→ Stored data
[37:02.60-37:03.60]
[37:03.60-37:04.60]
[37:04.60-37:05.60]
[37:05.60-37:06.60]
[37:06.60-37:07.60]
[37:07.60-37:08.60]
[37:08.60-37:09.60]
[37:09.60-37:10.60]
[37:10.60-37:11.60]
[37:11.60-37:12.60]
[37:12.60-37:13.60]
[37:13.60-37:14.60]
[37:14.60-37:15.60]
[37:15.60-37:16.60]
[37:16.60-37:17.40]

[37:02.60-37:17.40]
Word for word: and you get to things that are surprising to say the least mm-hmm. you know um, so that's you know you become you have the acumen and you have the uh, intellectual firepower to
==
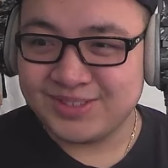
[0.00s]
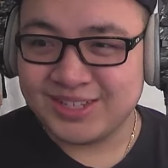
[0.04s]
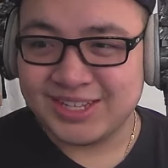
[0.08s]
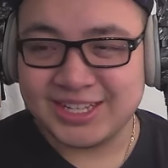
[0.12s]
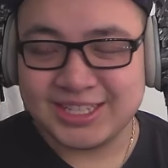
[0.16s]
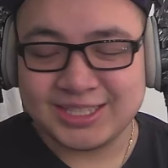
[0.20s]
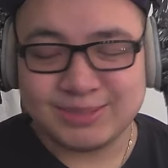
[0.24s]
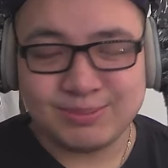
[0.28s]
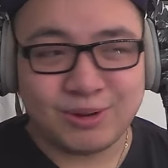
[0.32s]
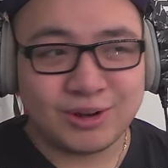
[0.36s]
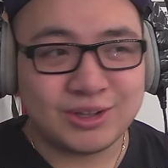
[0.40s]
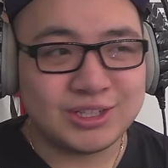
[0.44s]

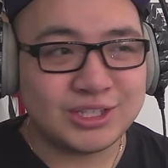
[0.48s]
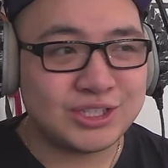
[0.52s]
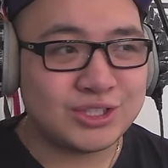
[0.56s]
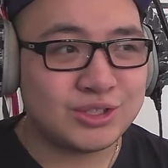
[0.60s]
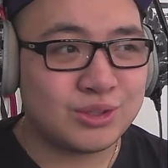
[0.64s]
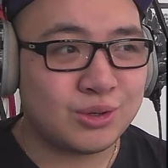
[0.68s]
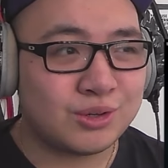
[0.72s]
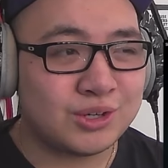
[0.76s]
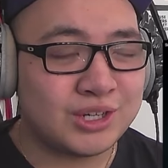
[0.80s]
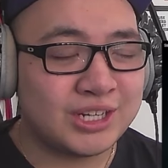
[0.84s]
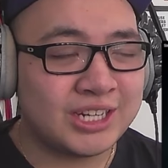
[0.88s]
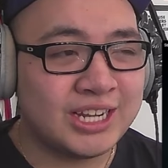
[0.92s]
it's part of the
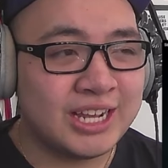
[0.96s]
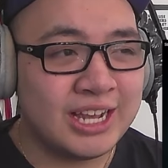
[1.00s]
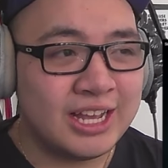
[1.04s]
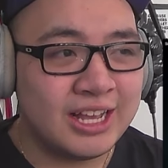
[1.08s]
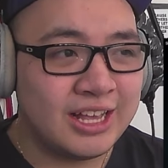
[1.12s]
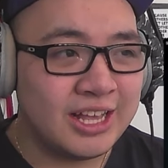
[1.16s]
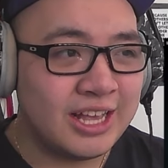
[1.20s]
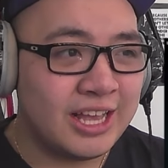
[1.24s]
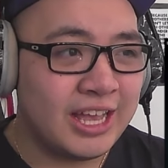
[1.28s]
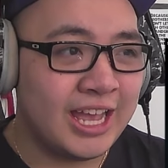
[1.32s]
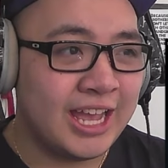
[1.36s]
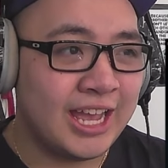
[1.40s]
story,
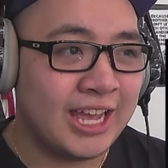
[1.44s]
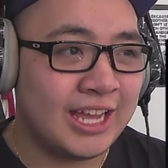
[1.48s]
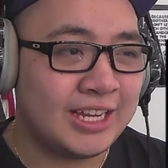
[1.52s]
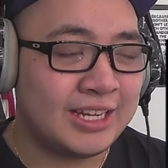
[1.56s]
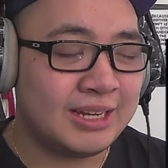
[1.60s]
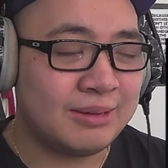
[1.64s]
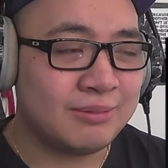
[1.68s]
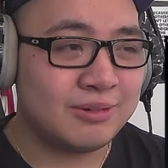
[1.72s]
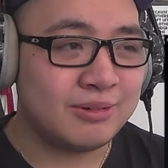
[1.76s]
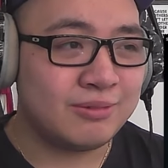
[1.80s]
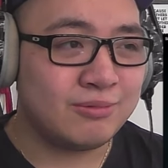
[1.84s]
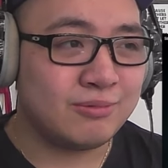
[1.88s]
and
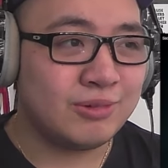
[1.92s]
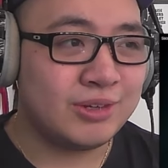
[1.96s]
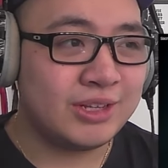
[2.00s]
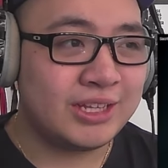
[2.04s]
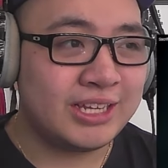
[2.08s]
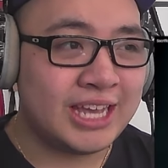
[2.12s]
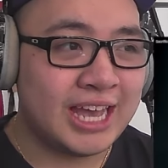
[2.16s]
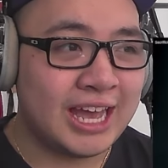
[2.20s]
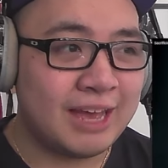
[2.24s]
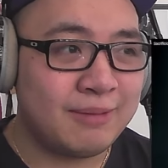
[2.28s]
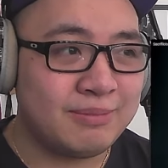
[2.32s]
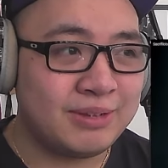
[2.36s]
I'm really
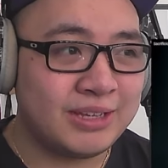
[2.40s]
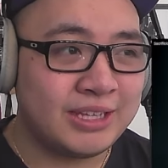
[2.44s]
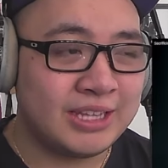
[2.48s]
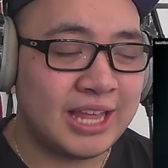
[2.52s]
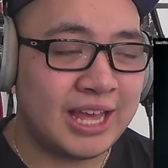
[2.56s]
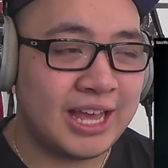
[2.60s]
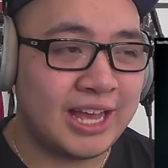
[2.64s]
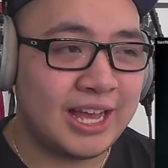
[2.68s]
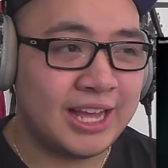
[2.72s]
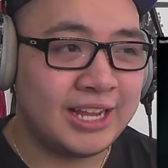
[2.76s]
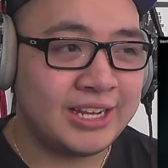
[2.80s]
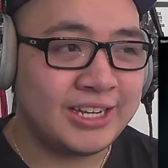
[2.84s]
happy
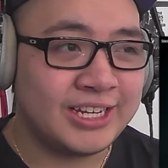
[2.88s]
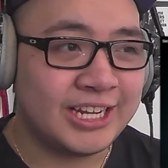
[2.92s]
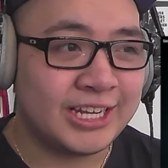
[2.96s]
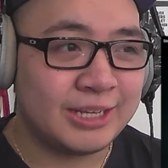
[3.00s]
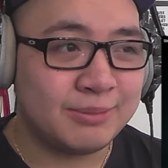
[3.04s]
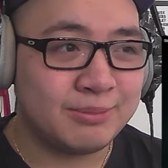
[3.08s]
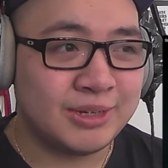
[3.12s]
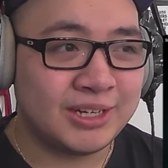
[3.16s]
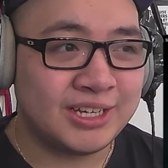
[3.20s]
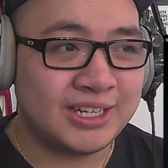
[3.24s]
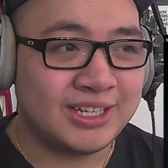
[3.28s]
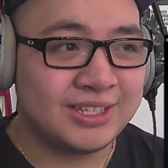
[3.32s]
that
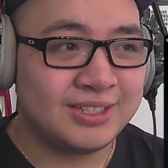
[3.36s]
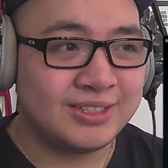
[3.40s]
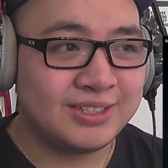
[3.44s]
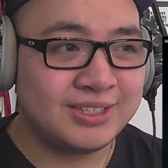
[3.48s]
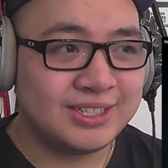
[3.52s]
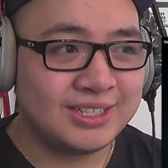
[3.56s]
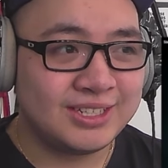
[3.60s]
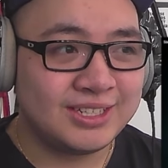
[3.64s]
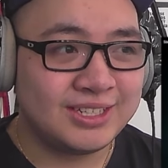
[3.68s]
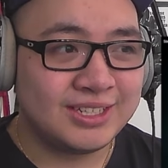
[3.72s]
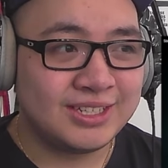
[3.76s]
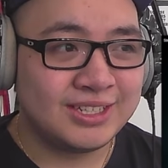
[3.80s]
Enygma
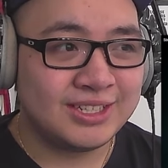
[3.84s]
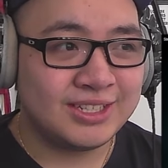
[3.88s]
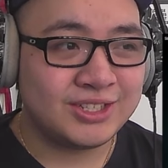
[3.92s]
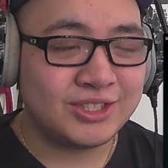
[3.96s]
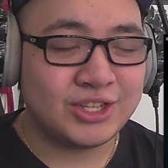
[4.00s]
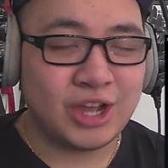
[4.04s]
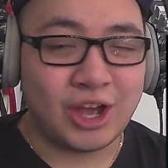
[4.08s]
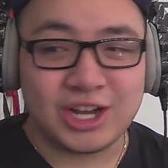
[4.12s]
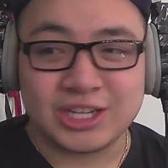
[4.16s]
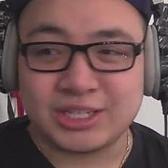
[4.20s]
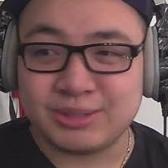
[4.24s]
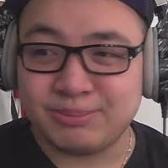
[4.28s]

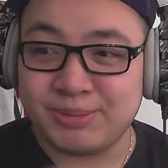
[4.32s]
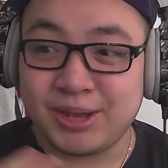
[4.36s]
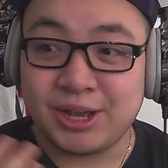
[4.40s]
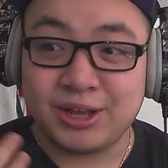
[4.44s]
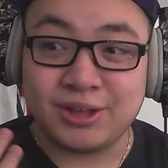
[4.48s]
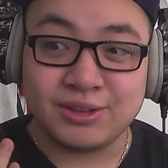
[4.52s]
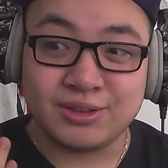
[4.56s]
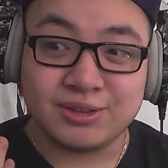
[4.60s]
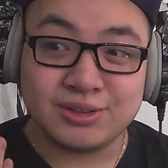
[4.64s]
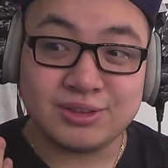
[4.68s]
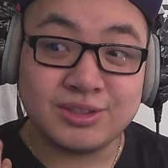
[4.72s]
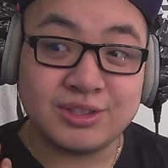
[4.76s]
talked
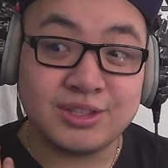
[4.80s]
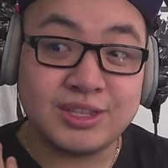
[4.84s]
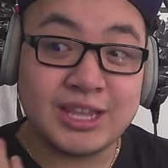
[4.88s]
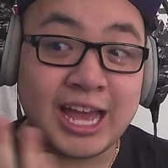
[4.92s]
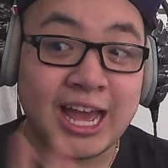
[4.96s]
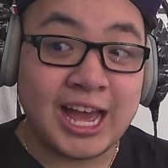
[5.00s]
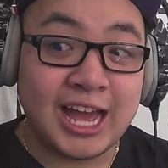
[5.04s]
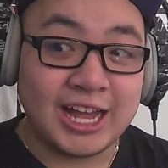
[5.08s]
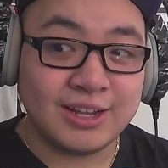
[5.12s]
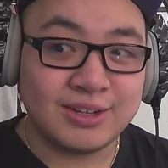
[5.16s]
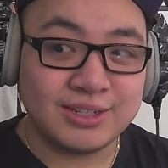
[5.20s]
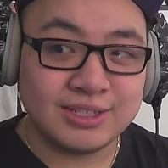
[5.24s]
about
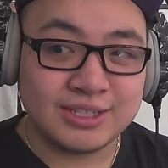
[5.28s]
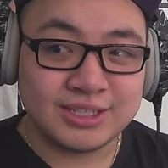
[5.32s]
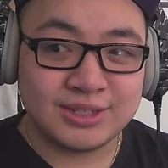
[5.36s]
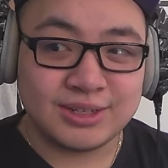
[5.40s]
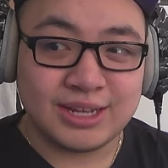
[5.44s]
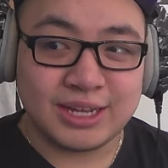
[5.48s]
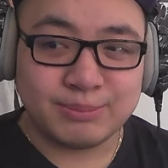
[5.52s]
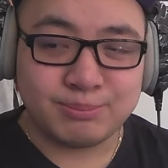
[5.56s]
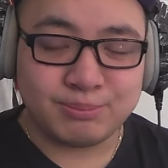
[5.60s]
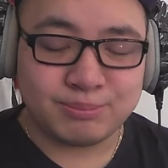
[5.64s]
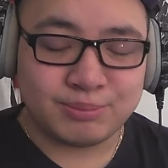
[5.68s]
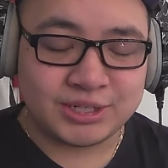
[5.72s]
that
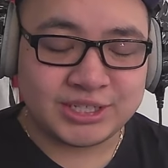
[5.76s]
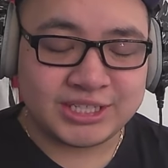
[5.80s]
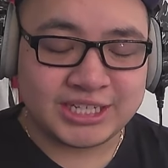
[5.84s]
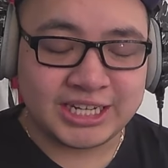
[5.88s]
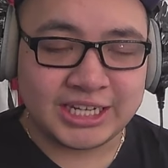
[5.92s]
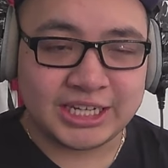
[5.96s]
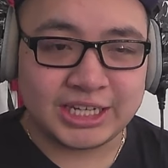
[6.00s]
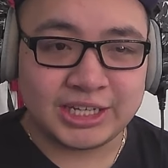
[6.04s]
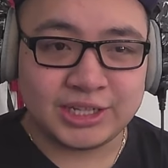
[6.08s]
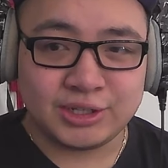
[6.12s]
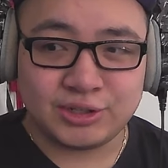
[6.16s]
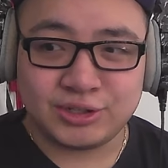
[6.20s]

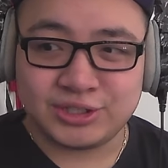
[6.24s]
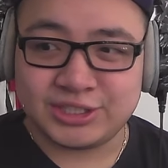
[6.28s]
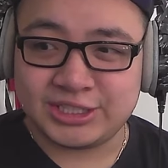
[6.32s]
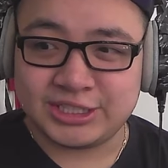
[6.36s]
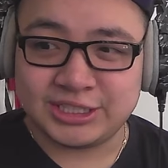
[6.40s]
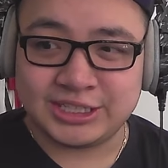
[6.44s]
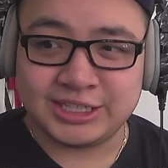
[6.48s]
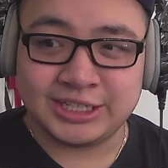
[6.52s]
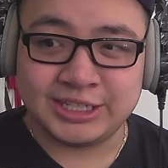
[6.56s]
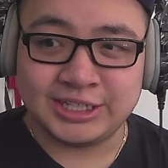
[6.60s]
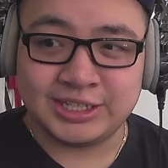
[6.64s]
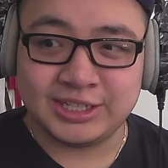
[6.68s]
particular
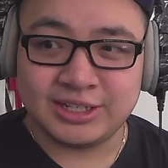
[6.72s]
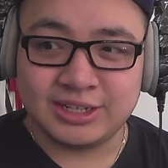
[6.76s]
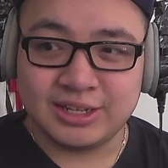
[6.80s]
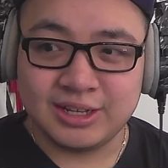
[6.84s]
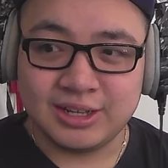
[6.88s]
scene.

→ Task item
Starting at the line that contains "[37:02.60-37:03.60]" and stopping after the line that contains "Word for word: and", write out every line exactly as it appears above, and no other line.

→ Result of the exercise
[37:02.60-37:03.60]
[37:03.60-37:04.60]
[37:04.60-37:05.60]
[37:05.60-37:06.60]
[37:06.60-37:07.60]
[37:07.60-37:08.60]
[37:08.60-37:09.60]
[37:09.60-37:10.60]
[37:10.60-37:11.60]
[37:11.60-37:12.60]
[37:12.60-37:13.60]
[37:13.60-37:14.60]
[37:14.60-37:15.60]
[37:15.60-37:16.60]
[37:16.60-37:17.40]

[37:02.60-37:17.40]
Word for word: and you get to things that are surprising to say the least mm-hmm. you know um, so that's you know you become you have the acumen and you have the uh, intellectual firepower to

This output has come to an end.